ModuleNotFoundError: No module named 'packaging' when creating GPU Model Serving endpoint

Add pip_requirements during model logging.

Written by jessica.santos

Last published at: October 16th, 2024

Problem

Your container build process fails during model serving endpoint creation after logging a machine learning model using MLflow. You have run the logging and registering code on a Databricks GPU cluster. 

The following error appears in the Model Serving endpoint's Build Logs, stating that the ‘packaging’ module is missing.

Installing pip dependencies: ...working... Pip subprocess error:
#20 82.39 error: subprocess-exited-with-error
#20 82.39 × python setup.py egg_info did not run successfully.
#20 82.39 │ exit code: 1
#20 82.39 ╰─> [6 lines of output]
#20 82.39 Traceback (most recent call last):
#20 82.39 File "<string>", line 2, in <module>
#20 82.39 File "<pip-setuptools-caller>", line 34, in <module>
#20 82.39 File "/tmp/pip-install-0d8nbi6j/flash-attn_729e3168ad4e43fcbebe75f2aa40d649/setup.py", line 9, in <module>
#20 82.39 from packaging.version import parse, Version
#20 82.39 ModuleNotFoundError: No module named 'packaging'
#20 82.39 [end of output]

Cause

When logging your model using mlflow.<mlflow-flavor>.log_model without declaring the pip_requirements parameter (which contains the model's dependencies and their versions in a list of strings format), MLflow defaults to inferring the model's dependencies based on the current notebook session and persists them in the requirements.txt file. 

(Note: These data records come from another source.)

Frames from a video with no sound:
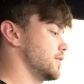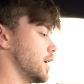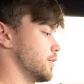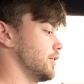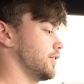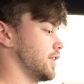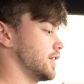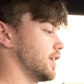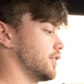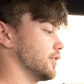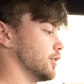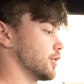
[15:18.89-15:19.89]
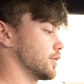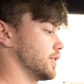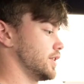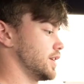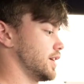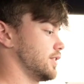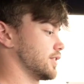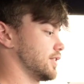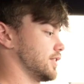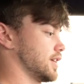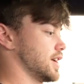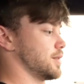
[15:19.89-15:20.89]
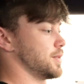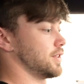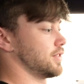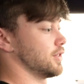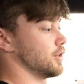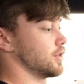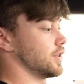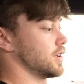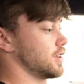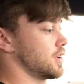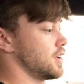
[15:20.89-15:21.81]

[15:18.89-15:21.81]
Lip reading: I will say it does look really nice because it kind of makes it look like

In this file, each dependency is listed in alphabetical order. However, this causes an issue because flash-attn comes before the packaging module, but flash-attn requires the packaging module to be installed first. 

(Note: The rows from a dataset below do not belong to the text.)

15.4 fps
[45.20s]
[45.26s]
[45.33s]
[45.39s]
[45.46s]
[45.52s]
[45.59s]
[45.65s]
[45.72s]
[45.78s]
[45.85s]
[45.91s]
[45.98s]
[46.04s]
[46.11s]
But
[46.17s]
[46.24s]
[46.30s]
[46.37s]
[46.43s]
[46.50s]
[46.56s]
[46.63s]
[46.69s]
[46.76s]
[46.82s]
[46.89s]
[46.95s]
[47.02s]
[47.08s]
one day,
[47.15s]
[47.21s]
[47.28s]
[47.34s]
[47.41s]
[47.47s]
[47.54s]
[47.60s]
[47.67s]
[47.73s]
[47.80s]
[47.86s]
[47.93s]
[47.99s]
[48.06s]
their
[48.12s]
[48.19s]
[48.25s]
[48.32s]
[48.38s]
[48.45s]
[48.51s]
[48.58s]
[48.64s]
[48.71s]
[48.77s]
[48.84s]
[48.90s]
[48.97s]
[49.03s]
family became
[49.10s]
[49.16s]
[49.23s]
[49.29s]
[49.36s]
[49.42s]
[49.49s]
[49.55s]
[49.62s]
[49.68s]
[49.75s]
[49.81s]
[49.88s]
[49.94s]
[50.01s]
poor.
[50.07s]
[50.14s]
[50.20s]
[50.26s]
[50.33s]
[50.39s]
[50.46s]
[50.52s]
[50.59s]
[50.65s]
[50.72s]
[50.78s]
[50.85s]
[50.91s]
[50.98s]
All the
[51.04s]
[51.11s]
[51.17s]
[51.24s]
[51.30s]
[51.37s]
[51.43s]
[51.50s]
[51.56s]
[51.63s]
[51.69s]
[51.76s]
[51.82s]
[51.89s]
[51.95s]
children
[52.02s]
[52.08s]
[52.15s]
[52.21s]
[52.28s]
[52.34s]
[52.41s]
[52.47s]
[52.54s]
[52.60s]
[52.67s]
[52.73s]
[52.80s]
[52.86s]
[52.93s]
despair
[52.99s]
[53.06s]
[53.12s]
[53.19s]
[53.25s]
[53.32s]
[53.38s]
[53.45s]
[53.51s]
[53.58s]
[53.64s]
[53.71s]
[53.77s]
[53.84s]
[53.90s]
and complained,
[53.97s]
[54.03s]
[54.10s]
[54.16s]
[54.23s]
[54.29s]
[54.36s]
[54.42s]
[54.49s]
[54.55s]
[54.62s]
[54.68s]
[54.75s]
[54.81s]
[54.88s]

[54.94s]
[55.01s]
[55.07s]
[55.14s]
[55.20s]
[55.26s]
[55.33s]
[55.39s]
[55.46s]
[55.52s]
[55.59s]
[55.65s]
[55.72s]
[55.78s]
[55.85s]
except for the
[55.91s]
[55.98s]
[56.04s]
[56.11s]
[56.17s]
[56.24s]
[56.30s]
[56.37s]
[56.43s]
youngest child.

Since the model's dependencies are installed during the container build process in the alphabetical order specified in requirements.txt, the packaging module is considered missing during the flash-attn installation.

Solution

Re-log your model in the same notebook/source file and explicitly include the pip_requirements parameter with the packaging module ordered first.  

  1. Get the notebook/source file used to log your model ready. 
  2. Navigate to the Experiment page of your model and then to the run that produced the model you want to serve. 
  3. Within the Run page, click on the Artifacts tab and then on the requirements.txt file. 
  4. Select all the content of this file and copy it. 
  5. Create a list of strings from the copied content of the requirements.txt file, where each string represents one dependency package required by your model. 
  6. Reorder the ‘packaging’ dependency to position it before the flash-attn package. You can also simply delete flash-attn if you do not need it. 
  7. In the notebook/source file used to log your model, add the pip_requirements parameter to the mlflow.<mlflow-flavor>.log_model function, setting it to the list of strings you manipulated in the previous step. 
  8. Rerun your source code to re-log and register a new version of your model.
  9. After the new model version is created, proceed to serve your model using Model Serving.

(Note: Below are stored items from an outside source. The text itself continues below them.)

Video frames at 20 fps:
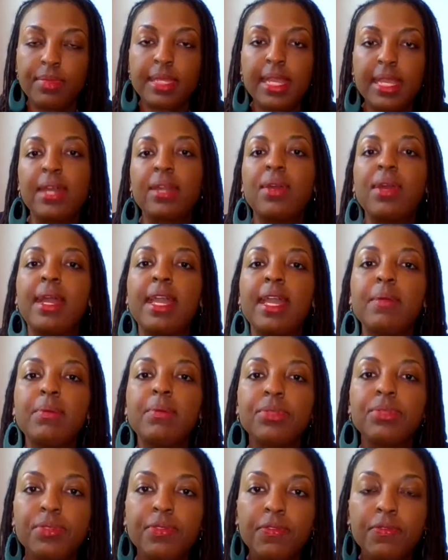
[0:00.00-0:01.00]
and are able
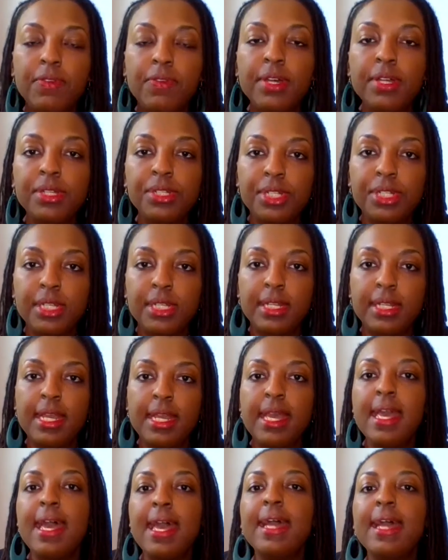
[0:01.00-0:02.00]
to function
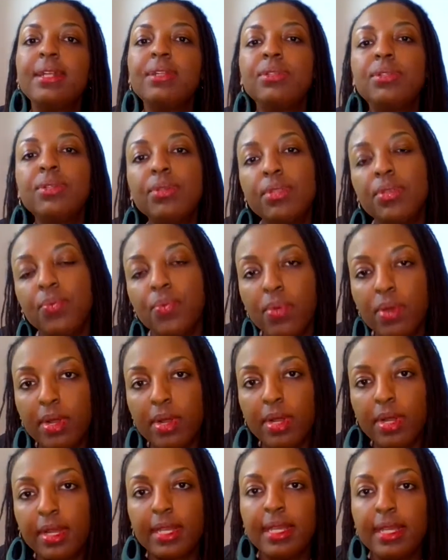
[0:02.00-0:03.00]
and do the
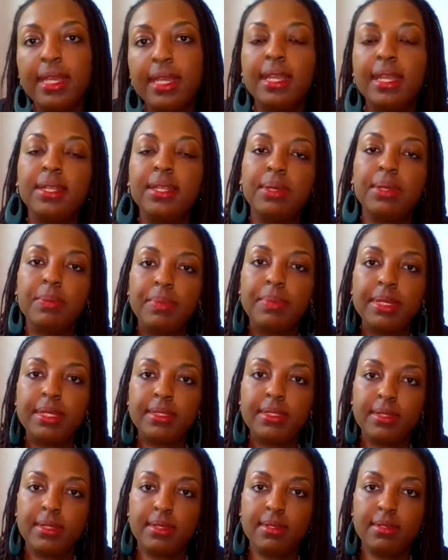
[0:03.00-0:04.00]
work in your
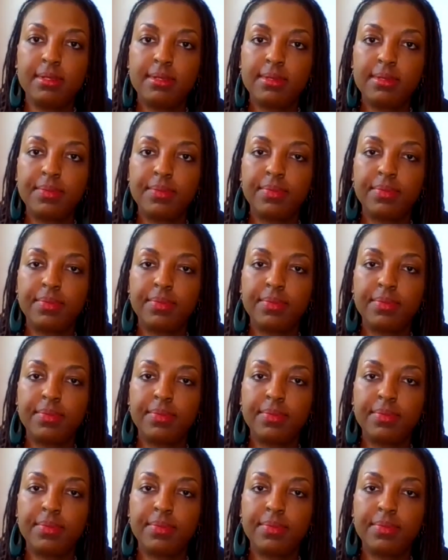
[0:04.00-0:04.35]
business.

If you use transformer-based models, Databricks also recommends following an optimized-mpt-serving approach, which is to include metadata when logging the model:

metadata = {"task": "llm/v1/completions"} 

For more information, please review the Optimized large language model (LLM) serving (AWSAzure) documentation.

Redeploy the model using metadata information as a new version and serve the model using the API. 

If the above steps do not resolve the issue, please specify CUDA_HOME in the Dockerfile in order to support flash-attn.